12. Originally Posted by garyofcourse
Hi guys, thanks for replying. Some of you asked about the motor, well there isnt actually a motor, I just used that word to indicate there is some sort of input. In reality we have a compression spring which is compressed, and then it expands back out. As it expands it turns a cam. And this cam is on the same axil as the first gear of the train. Basically the cam does one revolution as the spring expands out. But the fan needs to do many revolutions for one revolution of the cam. Hence the gear train.
That explains a lot. In this case, power isn't constant, but torque is.
Originally Posted by garyofcourse
Cypress, what you said in your last post might be the answer to my question. I am now thinking that in a gear train when we talk about torque, we are talking about "available" torque and not "actual" torque as I earlier thought. My gear train increases angular speed and reduces torque. In classical physics we think that reduced torque on a spinning body will reduce the angular speed. So the last gear in the train having less torque than the first gear should spin slower than the first gear, and thus fan should spin slow. But I guess we are not talking about torque on the last gear, but rather the torque resistance that the last gear can overcome. Since the fan offers little resistance to rotation, the torque it feels is probably a very small torque, much less than the "available" torque of the last gear from the gear train calculations.
I don't completely agree, although it might be that you are expressing yourself confusingly. I'll try to explain.

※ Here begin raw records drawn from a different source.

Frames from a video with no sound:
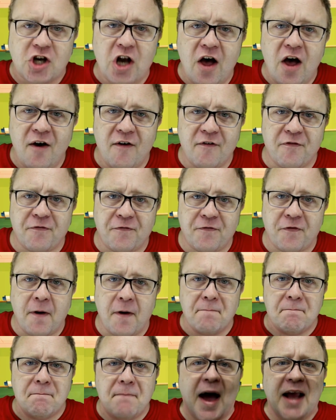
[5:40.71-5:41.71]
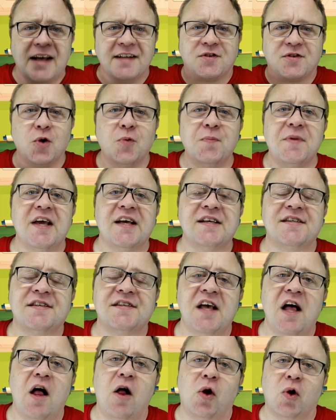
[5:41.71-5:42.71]
love from
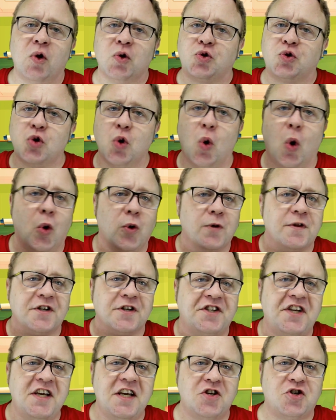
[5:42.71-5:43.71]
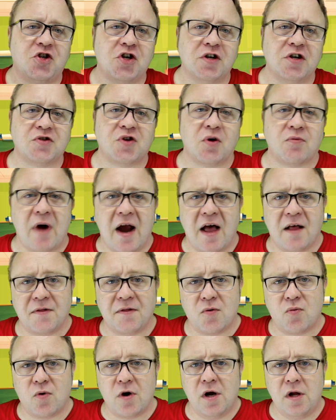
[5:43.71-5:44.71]
Mikeshomeesl to all the teachers around
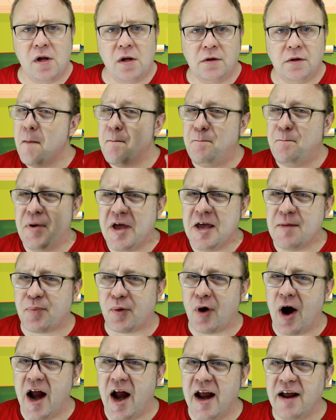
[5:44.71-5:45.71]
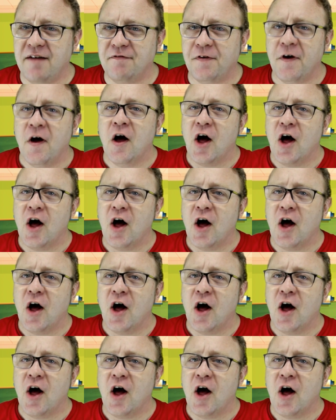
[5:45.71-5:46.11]
the world. Be brave.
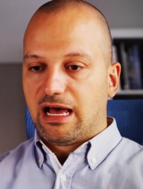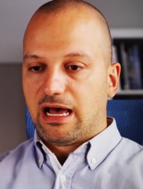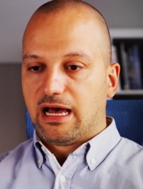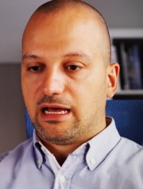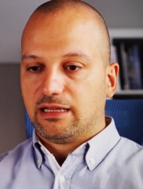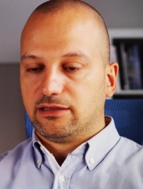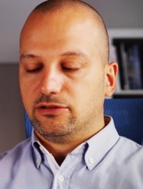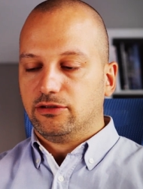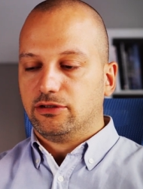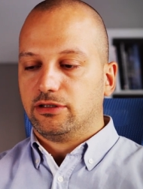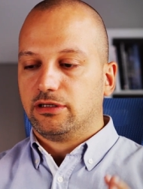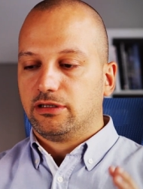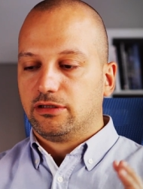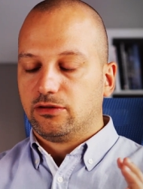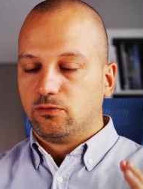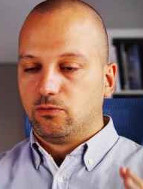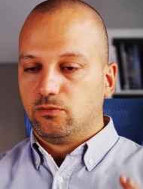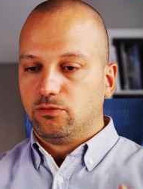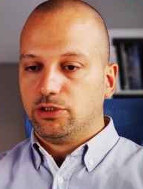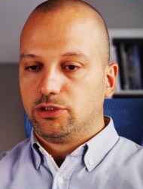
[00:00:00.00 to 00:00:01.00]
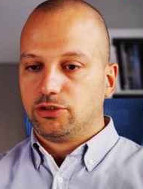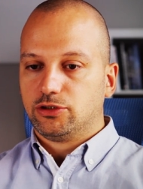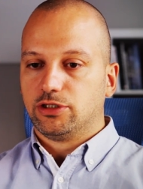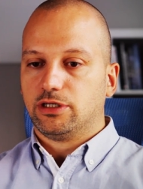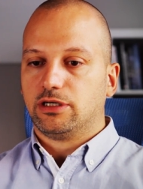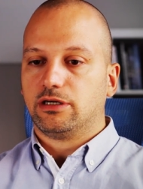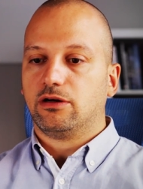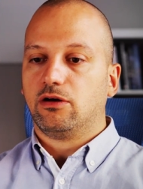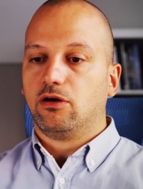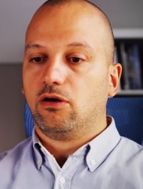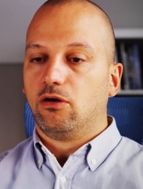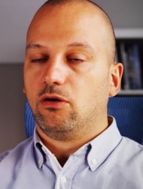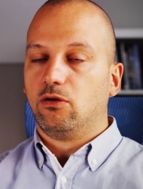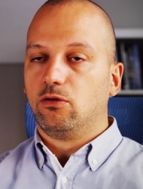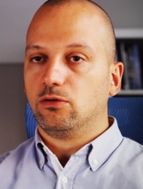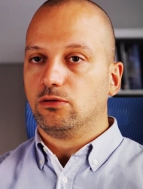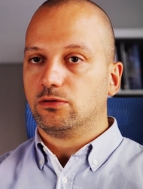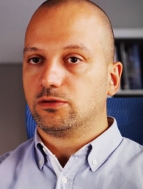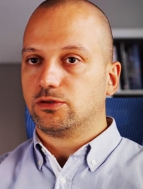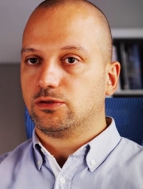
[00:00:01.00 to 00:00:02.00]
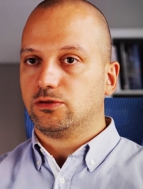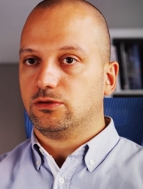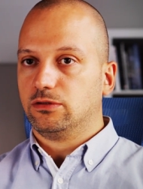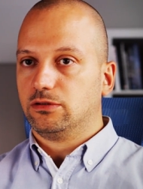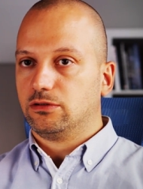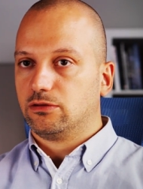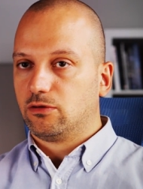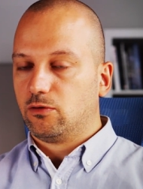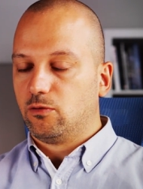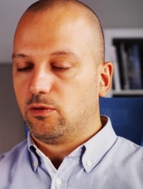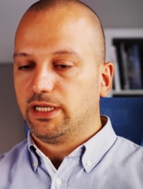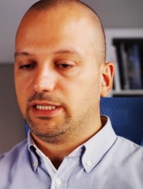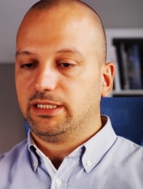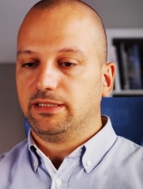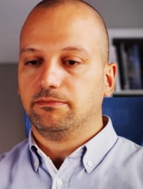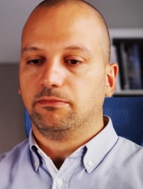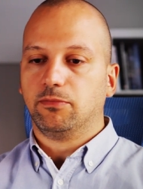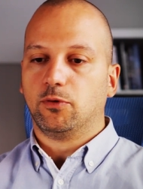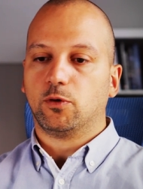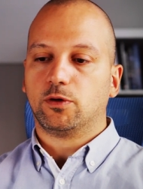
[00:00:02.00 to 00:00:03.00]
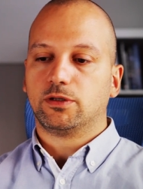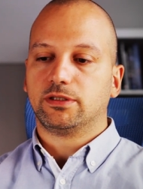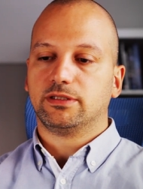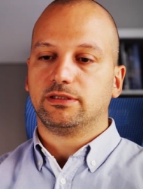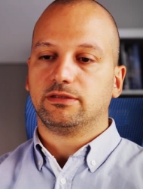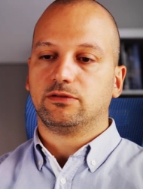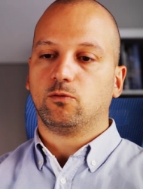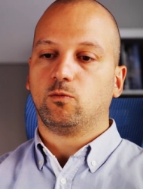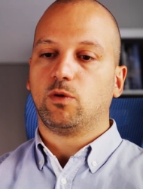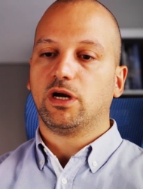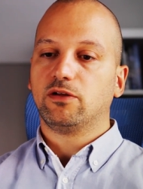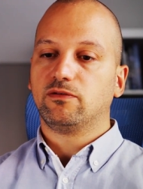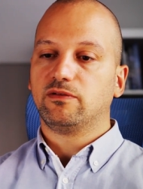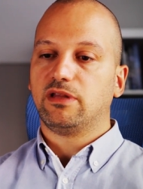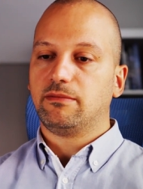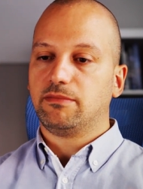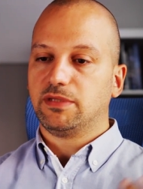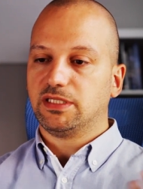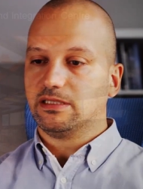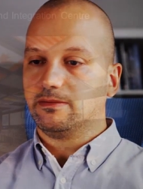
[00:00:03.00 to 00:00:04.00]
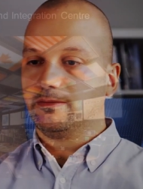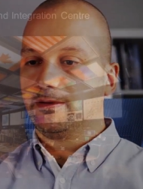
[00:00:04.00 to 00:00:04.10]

other which are also quite important. One of them is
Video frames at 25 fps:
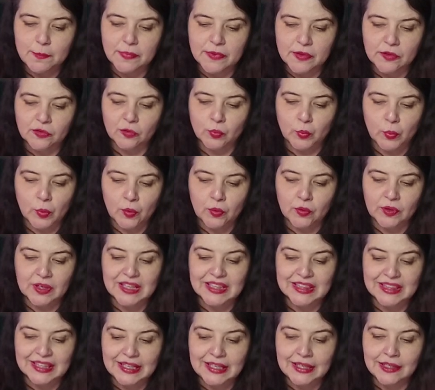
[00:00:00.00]
this road
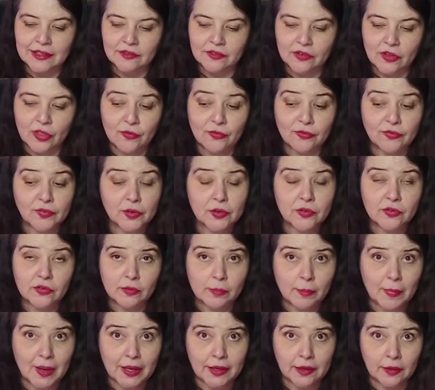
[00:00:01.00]
clean to the first
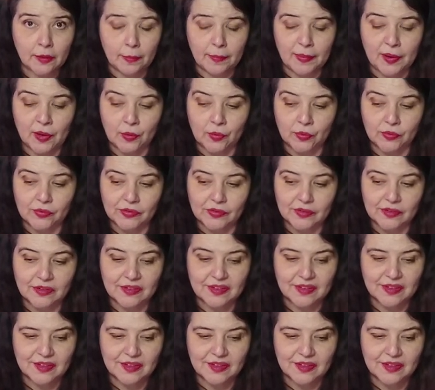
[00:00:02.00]
milepost.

You can't say that in "classical physics" (whatever that is) reduced torque means reduced angular speed for two reasons:
1) torque will at first approximation influence acceleration, and not speed. In your case, a lot of the torque might go to accelerating the gears, at least at first.
2) your last gear is not an isolated system. You have two torques on it, one from the previous gear, and one of the load. The difference between both is acceleration of the gear and friction. The fan also has two torques acting on it, one from the last gear, and one from the load (air resistance). The difference between both is acceleration.
A gear train is a geometrically locked system, so you can't look at the separate parts to study the dynamics. A small torque at the end is still felt as a large torque at the actuator side, which is the source of the rotation.

All torque in the system is actual torque. Some goes to accelerations, some to friction and some to air resistance. This is different from an electric motor for example, where the torque changes with speed, and there is a certain speed at which the torque is maximum, which could be called "available" torque.

Originally Posted by garyofcourse
Another way to look at the idea of actual versus available torque - if Im not mistaken, you can get two motors with the same torque but different shaft rotation speeds (basically they have different power). So torque here again is available torque, otherwise the same torque would cause both shafts to spin the same angular speed if it was actual torque applied on the shaft. Come to think of it, if torque on the last gear was actual torque rather than available torque then the last gear in any gear train would be accelerating all the time, or atleast till air resistance forced it to stop.
For motors this is slightly more correct, depending on the type. Most AC motors are designed for a certain rotational speed, and they will only offer the torque required of the application, or stall if the load is too high. Some motors, such as an asynchronous induction motor will run slightly slower as the load increases.
For most DC motors, however, the speed depends a lot on the load, and you can't really talk about two motors with the same torque but different rotational speeds, without specifying the load (they have a certain maximum speed and a maximum torque, but those don't apply in the same point of application). This is also true for your spring system, in which the last gear will indeed be accelerating all the time, or at least until air resistance and friction force it to stop (accelerating).